さくらびと。【長編ver.完結】

午前十時、病室の外では看護師たちのひそひそ話が絶えない。

新人看護師の佐伯彩は同僚の鈴木美咲に声を潜めて言った。


「あの夫婦……今日も来てますよ。」

「また?毎日毎日……本当に仲良しなんですね。」



ベテラン看護師の田中はカルテを整理しながら眉をひそめた。



「でも過保護すぎませんか?膵臓癌の末期患者でしょう。あんなに頻繁に刺激して……」



「刺激なんて!むしろ精神的な支えになってるんじゃないですか?」


「まぁ確かに……あの患者さんは落ち込んでないようですけど。」



三人の視線の先にあるのは美桜の病室だった。




ドアの隙間から裕紀の背中が見える。


妻の手を握りながら何かを熱心に話しかけている。




「でも先生たちの間でも噂になってるんですって。

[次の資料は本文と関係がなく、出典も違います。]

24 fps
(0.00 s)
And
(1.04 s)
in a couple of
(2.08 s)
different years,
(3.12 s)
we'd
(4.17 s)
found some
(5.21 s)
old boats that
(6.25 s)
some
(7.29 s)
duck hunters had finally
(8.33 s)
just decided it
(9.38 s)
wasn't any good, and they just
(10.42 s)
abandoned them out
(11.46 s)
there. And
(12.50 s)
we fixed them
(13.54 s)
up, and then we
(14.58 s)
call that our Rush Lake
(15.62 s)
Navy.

『有澤美桜さんとその夫の裕紀さんのこと』」


千里の言葉に彩は興味津々といった様子で身を乗り出した。





「どんな噂ですか?」





「それがね……『毎日病院で勉強してる姿が献身的すぎて泣ける』とか『まだ三十代なのに妻を亡くすなんて辛すぎる』とか。」






千里は溜息をついた。



「本人たちは一生懸命なのに勝手な噂で盛り上がるなんて失礼よ。患者さんの前では絶対に話題にしないで。」





「すみません……」





謝る彩に千里は優しく微笑んだ。